OK, hopefully that illustrates a good case for targets. However, it is possible to work around the lack of targets using “empty services” as you mentioned, meaning that we can get what we need without breaking confinement even if snap does not support targets.

However, we cannot get what we need without PartOf= (at least without walking down a wheel-reinvention road where we use scripts to try to do what systemd would have done for us).

Therefore, PartOf= is more “essential” for us than explicit support for targets, even though its main use case is in the context of targets!

Thank you so much for soliciting and considering our feedback. Ubuntu Core + snaps are very useful!
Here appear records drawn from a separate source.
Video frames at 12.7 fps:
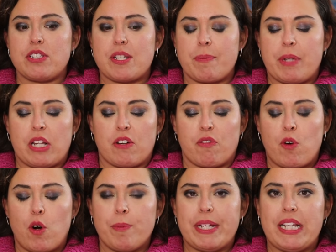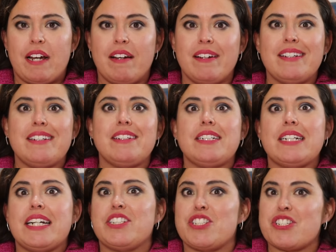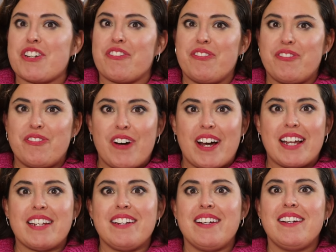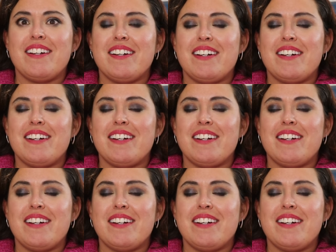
similar formula. It's just a fun,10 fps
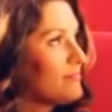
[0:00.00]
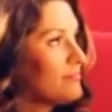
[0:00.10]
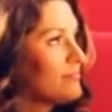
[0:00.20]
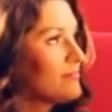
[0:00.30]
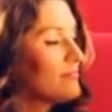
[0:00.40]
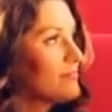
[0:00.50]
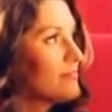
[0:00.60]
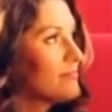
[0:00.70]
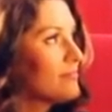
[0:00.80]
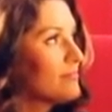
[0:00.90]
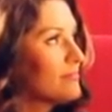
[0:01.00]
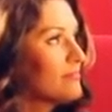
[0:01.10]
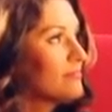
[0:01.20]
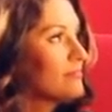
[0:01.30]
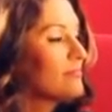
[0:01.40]

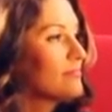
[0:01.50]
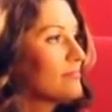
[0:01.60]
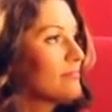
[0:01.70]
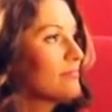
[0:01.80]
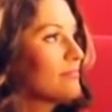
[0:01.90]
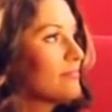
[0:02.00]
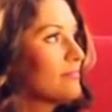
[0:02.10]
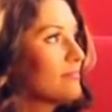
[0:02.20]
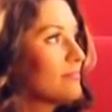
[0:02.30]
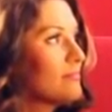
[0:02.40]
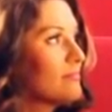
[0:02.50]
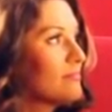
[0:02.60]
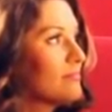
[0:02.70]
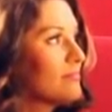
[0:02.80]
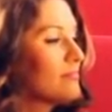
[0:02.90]

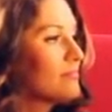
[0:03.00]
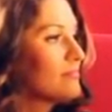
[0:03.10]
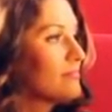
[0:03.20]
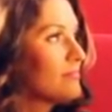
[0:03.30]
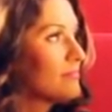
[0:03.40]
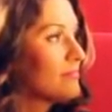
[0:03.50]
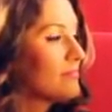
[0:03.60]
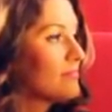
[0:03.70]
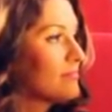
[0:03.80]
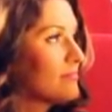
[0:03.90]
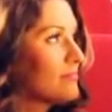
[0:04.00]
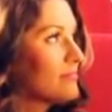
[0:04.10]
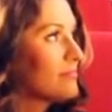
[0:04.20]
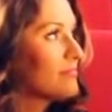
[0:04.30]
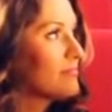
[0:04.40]

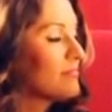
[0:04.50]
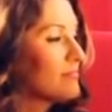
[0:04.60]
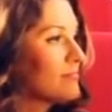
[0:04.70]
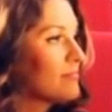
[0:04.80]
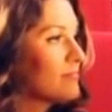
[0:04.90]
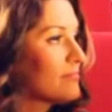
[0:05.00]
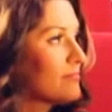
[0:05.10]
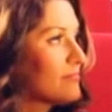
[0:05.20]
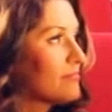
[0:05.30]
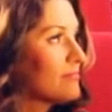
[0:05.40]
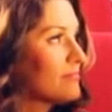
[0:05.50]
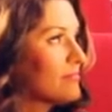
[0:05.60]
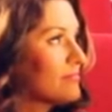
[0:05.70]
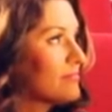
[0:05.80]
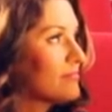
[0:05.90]

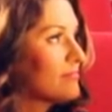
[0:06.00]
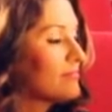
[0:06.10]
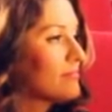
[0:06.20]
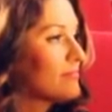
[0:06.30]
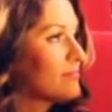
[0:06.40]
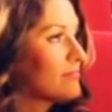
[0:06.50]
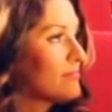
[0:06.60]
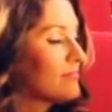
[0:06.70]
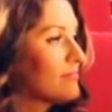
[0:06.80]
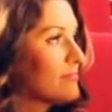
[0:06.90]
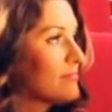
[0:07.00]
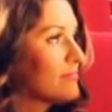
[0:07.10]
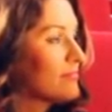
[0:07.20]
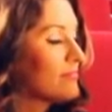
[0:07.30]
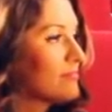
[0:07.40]
(silent)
The idea there isn’t being different just for the sake of being different. In many cases we kept the pristine names of systemd, as for example in the socket activation feature that we’re implementing support for we’ll have listen-stream. It wouldn’t be my first choice of terminology, but we preserved it precisely to help mapping between the two worlds.

But the case here is different, in the sense that systemd has very poorly designed terminology around those ideas. Just consider:

  • Requires
  • Wants
  • BindsTo
  • PartOf
  • PropagateReloadTo
  • ReloadPropagatedFrom

All of these are essentially about starting and stopping services on certain events. Yet, we have mixed up the ideas of binding, parts, propagation, soft and hard dependencies, and so on. And this is not only very confusing, but it also burns down terminology in the sense that once we have a part-of term in the stanza with a given meaning, for example, a proper design needs to burn the term because we don’t want multiple uses of that next to each other.
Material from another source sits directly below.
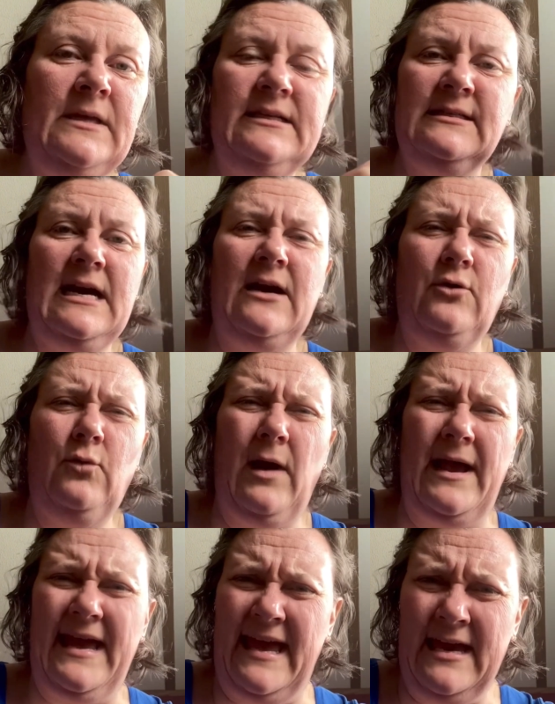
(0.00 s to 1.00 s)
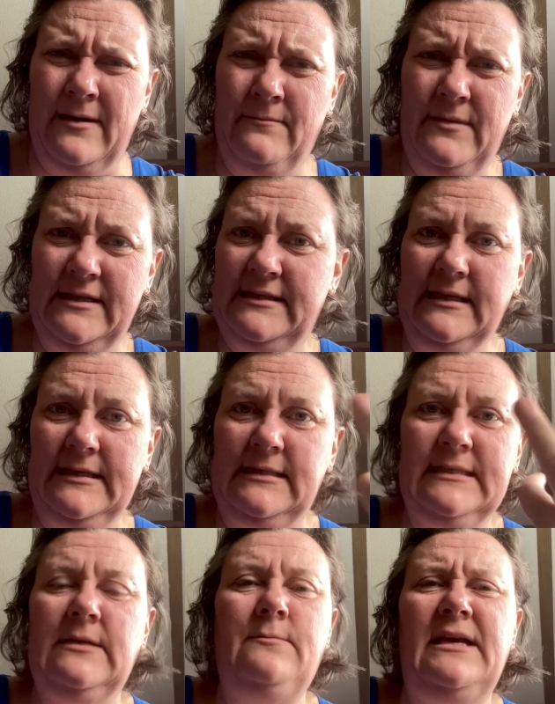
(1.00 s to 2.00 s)
is not who I am. It, it
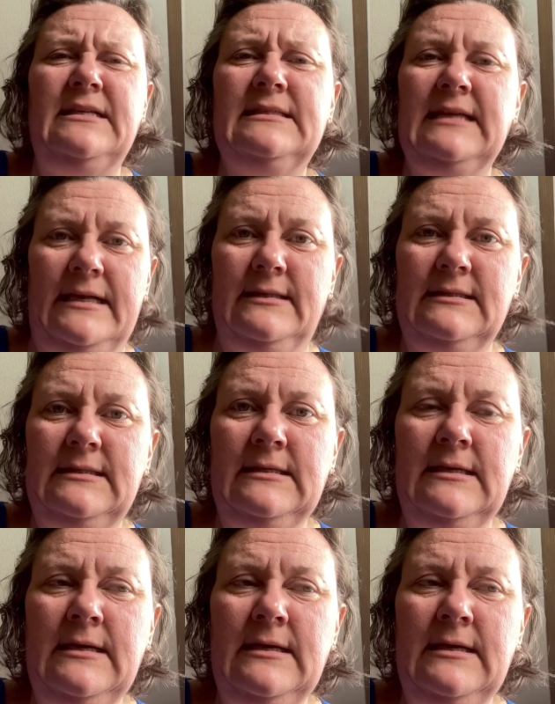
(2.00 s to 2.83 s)
doesn't make sense.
Those terms are also not self-describing, and I commonly see experienced people digging down in the documentation to re-learn what they mean, even for the better cases such as Requires. See for example this question on stackexchange which was viewed six thousand times since it was asked 11 months ago. There are many of those.

So… here is a proposal:

Let’s start with a small set of options that covers the common cases we know about in terms of inter-dependency between services. Some good candidates we discussed:

  • starts-with: <other> | [<other>, …]
  • stops-with: <other> | [<other>, …]
  • runs-with: <other> | [<other>, …]

Update: As noted much later below, it’s been a while but I’ve been thinking of “starts-with” and “stops-with” for reasons unrelated to snapd, and we’ve settled for “requires” as the term, as it makes the directionality of the dependency clear, and the implied semantics are easier to grasp.
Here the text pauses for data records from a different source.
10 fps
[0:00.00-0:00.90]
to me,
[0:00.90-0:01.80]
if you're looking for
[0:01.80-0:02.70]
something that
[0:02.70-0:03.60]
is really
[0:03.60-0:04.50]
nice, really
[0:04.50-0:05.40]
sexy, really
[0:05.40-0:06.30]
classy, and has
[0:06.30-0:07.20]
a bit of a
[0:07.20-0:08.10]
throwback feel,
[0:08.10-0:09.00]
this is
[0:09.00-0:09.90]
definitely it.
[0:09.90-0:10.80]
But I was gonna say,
The first two will be appropriately mapped to Requires, Wants, or PartOf as appropriate to obtain the intended semantics. The last one, runs-with, leverages BindsTo, which unfortunately is the only option that includes the idea of exiting together with another service’s self-termination. Wasn’t for that, we might also have an independent exits-with option.

Then, as a follow up step, let’s look into how to properly map the support for targets into snaps in a way that is both safe and convenient. We probably won’t need new terminology for that, other than perhaps something to define the targets themselves. We do need to consider the issue of confined interaction with the system, and whether we want snaps to operate on a global namespace or individual namespace, and if global, how maintain sanity on that namespace.

In either case, from what I understand on your description, all of those issues are points we want to make work, so thanks for engaging with us and let’s push it forward.

1 Like

Hey all! This thread has been an excellent discussion, and I want to ensure it continues beyond the rally. Have we managed to make any headway, here?

I’m slowly breaking it down. I’ve got half of the conditions PR done, but it’s stuck behind some higher priority work for now.

1 Like

Thanks for the update, @chipaca :slightly_smiling_face: .

Just wanted to second the point made by @morphis earlier in the thread about WatchdogSec= being important. We’ve been asked about future (ie. 18.04) support for application based watchdog timers by one large OEM in particular.

@chipaca will your initial work include After= and Before= conditions? Also any thoughts as to a potential version this of snapd this will land in?

1 Like

+1 to service ordering as well. I have a use case that where a snap has an mqtt broker service and a number of services that connect to the mqtt broker. Would be great if I could start the dependent services only after the mqtt broker service is started.

Work on this feature is already under way. It will be part of the next release or the one after it in the worst case.

Great, I also +1 the request for watchdog support. Currently if a start rate limit has been reached for a service, the service is put in a permanently failed state and no remedial action is possible. I’d love the option to be able to reboot the system under this scenario. Such a feature is particularly important for unattended consumer IoT applications.
The current workaround of editing the unit files through a configure hook during installation obviously breaks confinement as @hcochran has noted.

Took a quick stab at watchdog support https://github.com/snapcore/snapd/pull/4504 It seems that due to security concerns this will require some additional work though.

1 Like

Is there any branch with these systemd improvements (post command, start timeout…)?

Came here to ask the same; is there a rough timelines set for implementing these? Took a look at The snapd roadmap but this doesn’t seem to be mentioned on there.

We’re still working on these improvements, and pieces have been frequently landing. We got before and after in, and @mborzecki is now working on service timers which I’m really looking forward to having as well.

It would be nice to tackle starts-with and friends next, but if the lack of something else is blocking you, please let us know the details and we might change the priorities.

Just curious on status ie any follow up to @svet and @ribalkin? Thanks!

FYI, service watchdog support has landed in master. The service can specify desired watchdog timeout by adding watchdog-timeout property in its declaration:

name: foo
version: 1.0
apps:
  i-want-watchdog:
    command: bin/app
    daemon: simple
    watchdog-timeout: 1s
    restart-condition: never
    plugs: [daemon-notify]

As the watchdog is actually driven/tracked by systemd, the service needs access to systemd’s notification socket. This access is provided by daemon-notify interface, which needs to be listed in the plugs section. Since there were some reliability related incidents regarding the notification socket in the past, the interface is not auto connected and needs connecting manually.

@mborzecki, hi!

Is that setting supposed to be used in snapcraft.yaml?

I added watchdog-timeout setting to an app and snapcraft started to fail with the following error:

Issues while validating None: The 'apps/ping' property does not match the required schema: Additional properties are not allowed ('watchdog-timeout' was unexpected)

snapcraft version is 2.42.1.